Over €102 billion in premium was written by Irish based insurers in 2022, up 3 per cent from the prior year and 40 per cent over the past five years
The insurance sector has seen considerable premium growth in recent years. Premiums exceeding €102 billion were written by Irish based insurers in 2022, up three per cent from the prior year and 40 per cent over the past five years. Stakem highlights, “Interestingly, only about one seventh of the premium volumes concern domestic policyholders. The level of cross-border business is substantial with the UK, Germany, Italy, France and the US being key markets.” According to the Central Bank’s data, premium growth has been particularly prominent on non-life business, which covers everything from home, motor, pet and travel; to commercial, legal, marine and aviation. Non-life now accounts for over half of all premium. Property damage and general liability premium volumes have more than doubled over the last five years, largely helped by an influx of cross-border reinsurance activity.
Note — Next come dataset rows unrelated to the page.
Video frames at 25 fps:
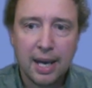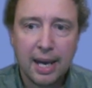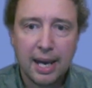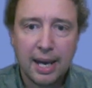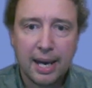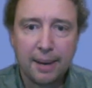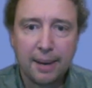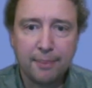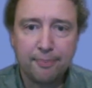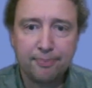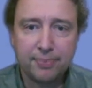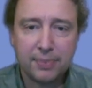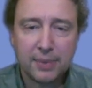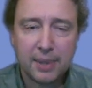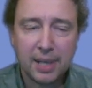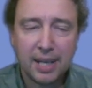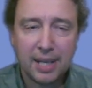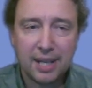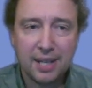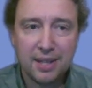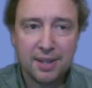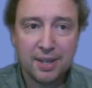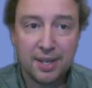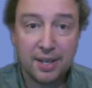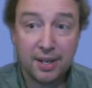
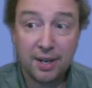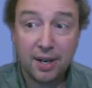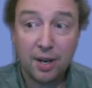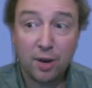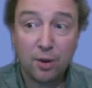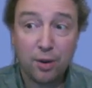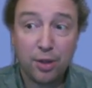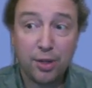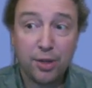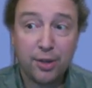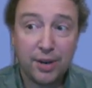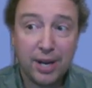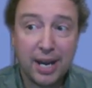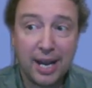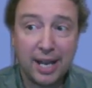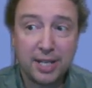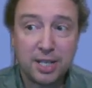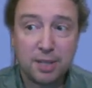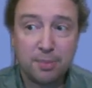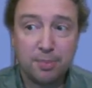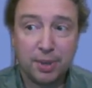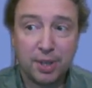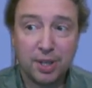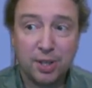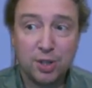There are
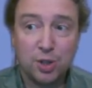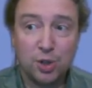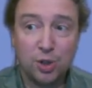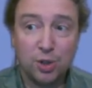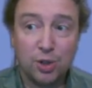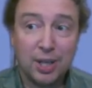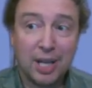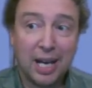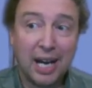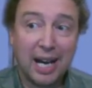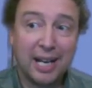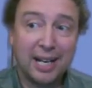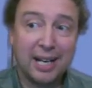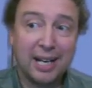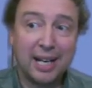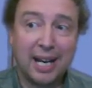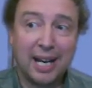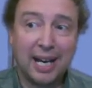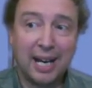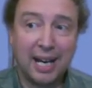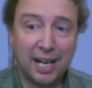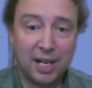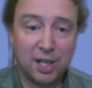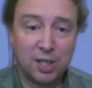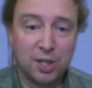threats because you can
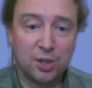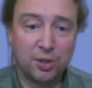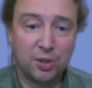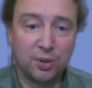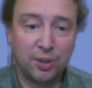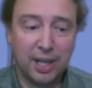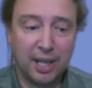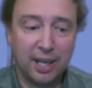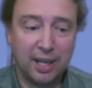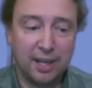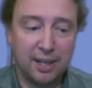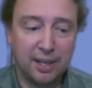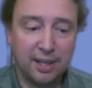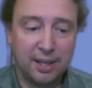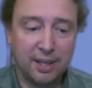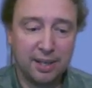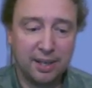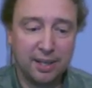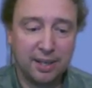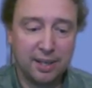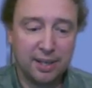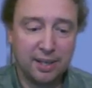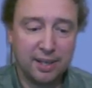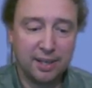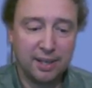actually
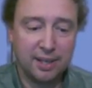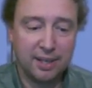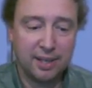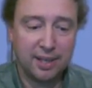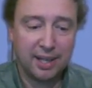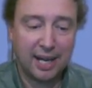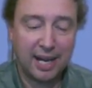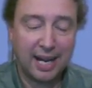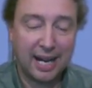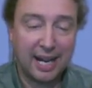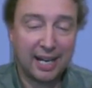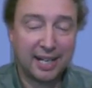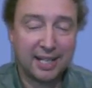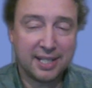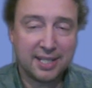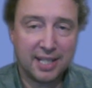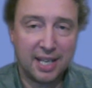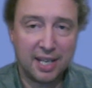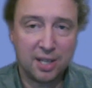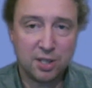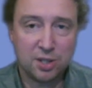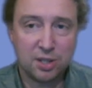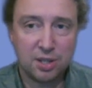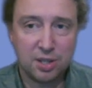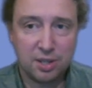
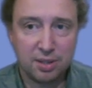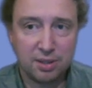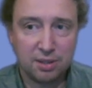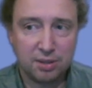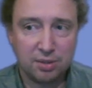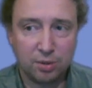access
Life insurance, savings, and investment products account for just under half of all premium.
“With larger balance sheets, insurers must consider where to hold their excess assets,” Stakem explains. “The level of investment assets had surged from €77 billion in 2017 to over €100 billion in 2021 but suffered a dip to €93 billion at end 2022 following changing market conditions. Corporate and government bonds remain the most popular asset choice accounting for over 66 per cent of investments while equities, collective investment undertakings, and more complex derivatives, are often seen as less favourable investment allocations for insurers. “For many insurers, their investment portfolio has as much of a bearing on their bottom line as their core insurance activities. However, the recent return of higher inflation and interest rates have prompted questions from shareholders if excess regulatory asset levels are diluting returns on capital,” says Stakem.
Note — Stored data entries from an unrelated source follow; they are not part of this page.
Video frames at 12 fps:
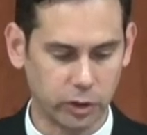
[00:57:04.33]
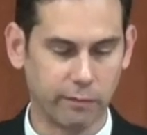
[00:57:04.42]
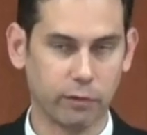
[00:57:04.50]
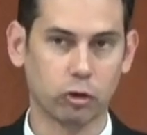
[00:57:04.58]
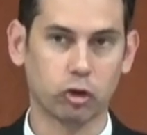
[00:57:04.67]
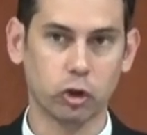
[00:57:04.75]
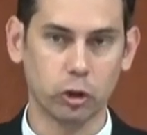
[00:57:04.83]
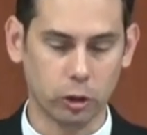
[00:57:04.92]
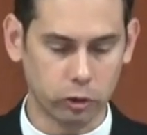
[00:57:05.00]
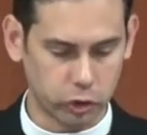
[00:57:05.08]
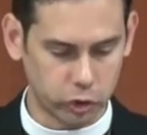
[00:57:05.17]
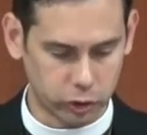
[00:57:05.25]
of the
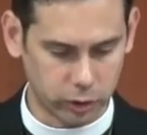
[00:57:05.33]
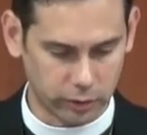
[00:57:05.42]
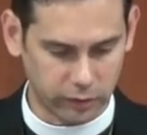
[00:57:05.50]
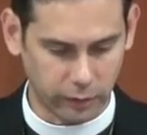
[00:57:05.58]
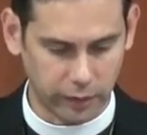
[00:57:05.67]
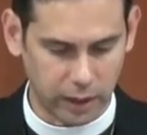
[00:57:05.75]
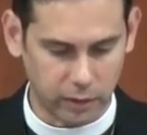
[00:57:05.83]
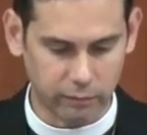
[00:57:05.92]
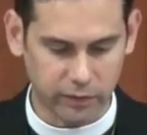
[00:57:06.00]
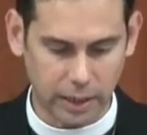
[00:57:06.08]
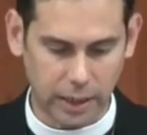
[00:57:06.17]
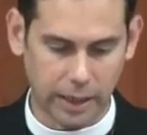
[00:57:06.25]
church until the end of
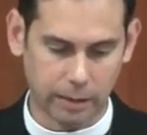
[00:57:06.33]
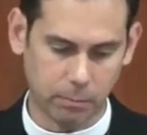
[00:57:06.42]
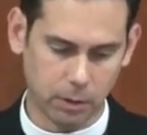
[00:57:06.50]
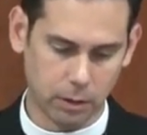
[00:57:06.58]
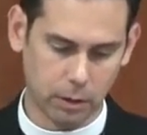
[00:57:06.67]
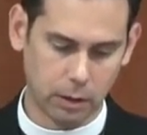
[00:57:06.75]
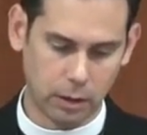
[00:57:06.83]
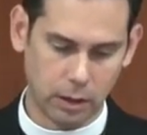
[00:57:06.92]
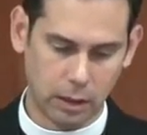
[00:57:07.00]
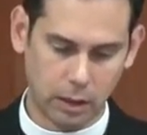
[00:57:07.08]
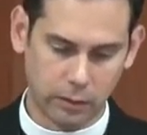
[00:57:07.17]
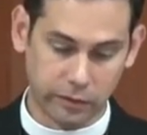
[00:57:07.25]
time,
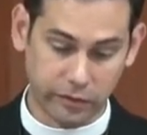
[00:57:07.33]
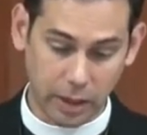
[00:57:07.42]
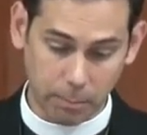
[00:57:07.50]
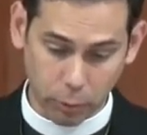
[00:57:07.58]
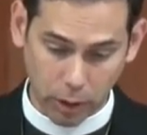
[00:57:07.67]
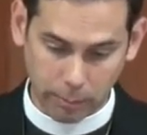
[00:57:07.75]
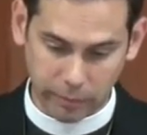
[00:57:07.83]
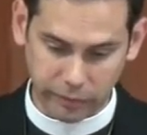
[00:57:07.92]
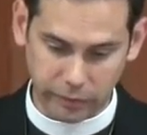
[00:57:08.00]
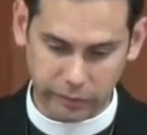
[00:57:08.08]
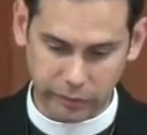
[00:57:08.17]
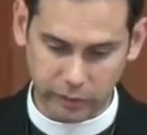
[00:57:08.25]
the same
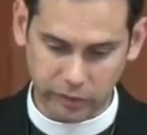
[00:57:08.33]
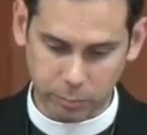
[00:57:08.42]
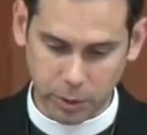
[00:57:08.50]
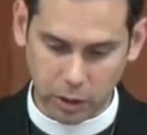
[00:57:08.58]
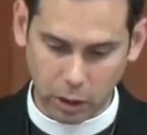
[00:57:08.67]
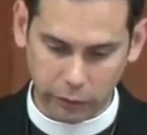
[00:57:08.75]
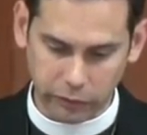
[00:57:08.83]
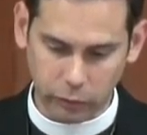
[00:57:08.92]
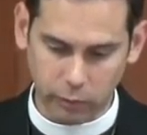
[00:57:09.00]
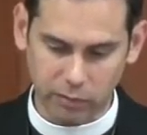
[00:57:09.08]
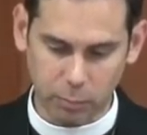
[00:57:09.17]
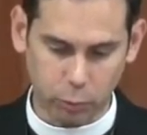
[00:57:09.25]
promises speak
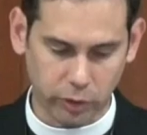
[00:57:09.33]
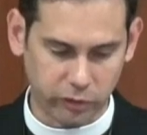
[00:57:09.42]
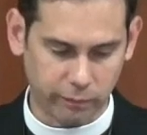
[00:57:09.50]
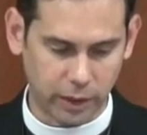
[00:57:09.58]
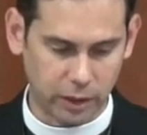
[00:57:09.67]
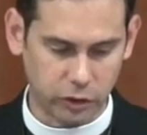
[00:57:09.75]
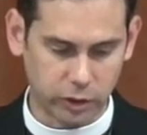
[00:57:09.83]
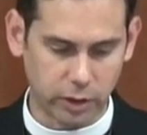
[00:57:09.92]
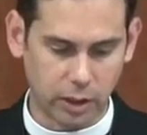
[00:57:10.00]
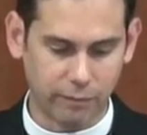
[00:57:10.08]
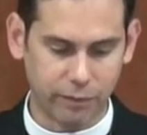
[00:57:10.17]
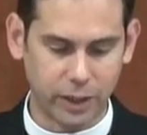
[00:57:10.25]
also of the preservation
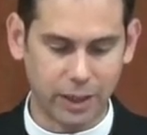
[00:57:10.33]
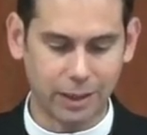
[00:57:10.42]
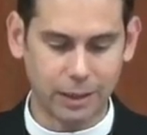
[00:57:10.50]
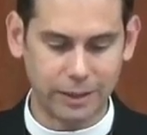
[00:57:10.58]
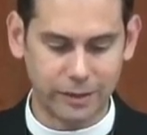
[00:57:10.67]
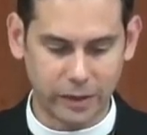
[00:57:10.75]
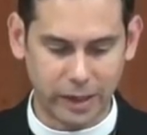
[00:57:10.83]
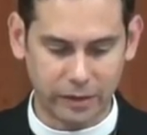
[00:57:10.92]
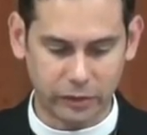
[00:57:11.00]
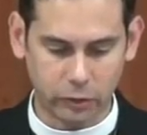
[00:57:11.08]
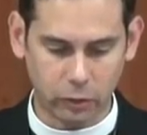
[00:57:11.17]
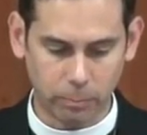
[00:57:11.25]
of the
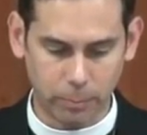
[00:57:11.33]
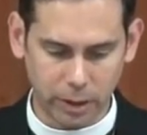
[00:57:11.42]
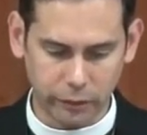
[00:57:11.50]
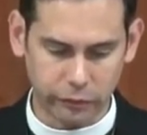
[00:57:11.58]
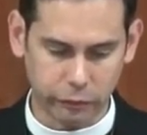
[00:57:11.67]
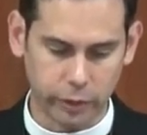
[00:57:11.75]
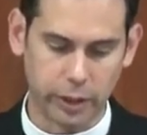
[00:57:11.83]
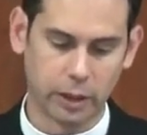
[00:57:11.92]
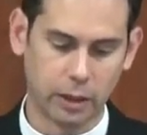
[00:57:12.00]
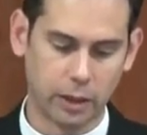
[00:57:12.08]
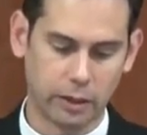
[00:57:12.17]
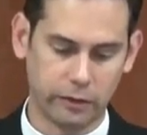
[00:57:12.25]
ecclesiastical ministry
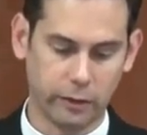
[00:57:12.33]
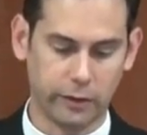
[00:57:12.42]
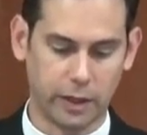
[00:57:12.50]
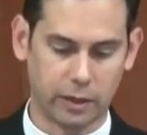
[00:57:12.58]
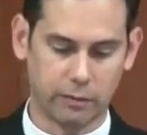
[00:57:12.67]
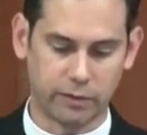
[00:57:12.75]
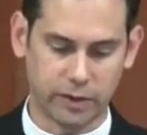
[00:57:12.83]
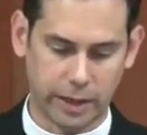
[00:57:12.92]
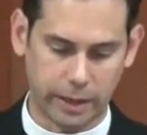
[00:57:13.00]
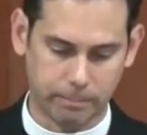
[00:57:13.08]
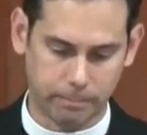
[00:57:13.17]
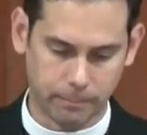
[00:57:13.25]
until the end of time.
“Overall, the significant increase in rigor of regulation in the past decade has greatly improved confidence in Ireland’s financial system. Nevertheless, insurers will face new demands with climate change, artificial intelligence and a transition to a more digitalised service offering. These emerging issues have created further challenges in recruiting and retaining skilled staff – a struggle that is being exacerbated by the country’s accommodation shortages. As a consequence, insurers’ expense budgets have been forced to sharply increase to keep pace and this is evident in the latest Central Bank statistics.”
Stakem concludes, “There is no denying that the Irish insurance industry has done incredibly well to attract international investment in recent years but there is plenty of competition now looking to eat into that market share. Ireland will face challenges from other jurisdictions that may adopt lighter interpretations of the regulations to minimise cost and capital burdens. Furthermore, we have already seen the UK begin to diverge from the EU capital regime post Brexit.”
“Ireland is highly regarded as a prudent, financially sound insurance hub, but challenges lie ahead in continuing to enhance our regulatory standards in a cost-efficient and competitive manner.”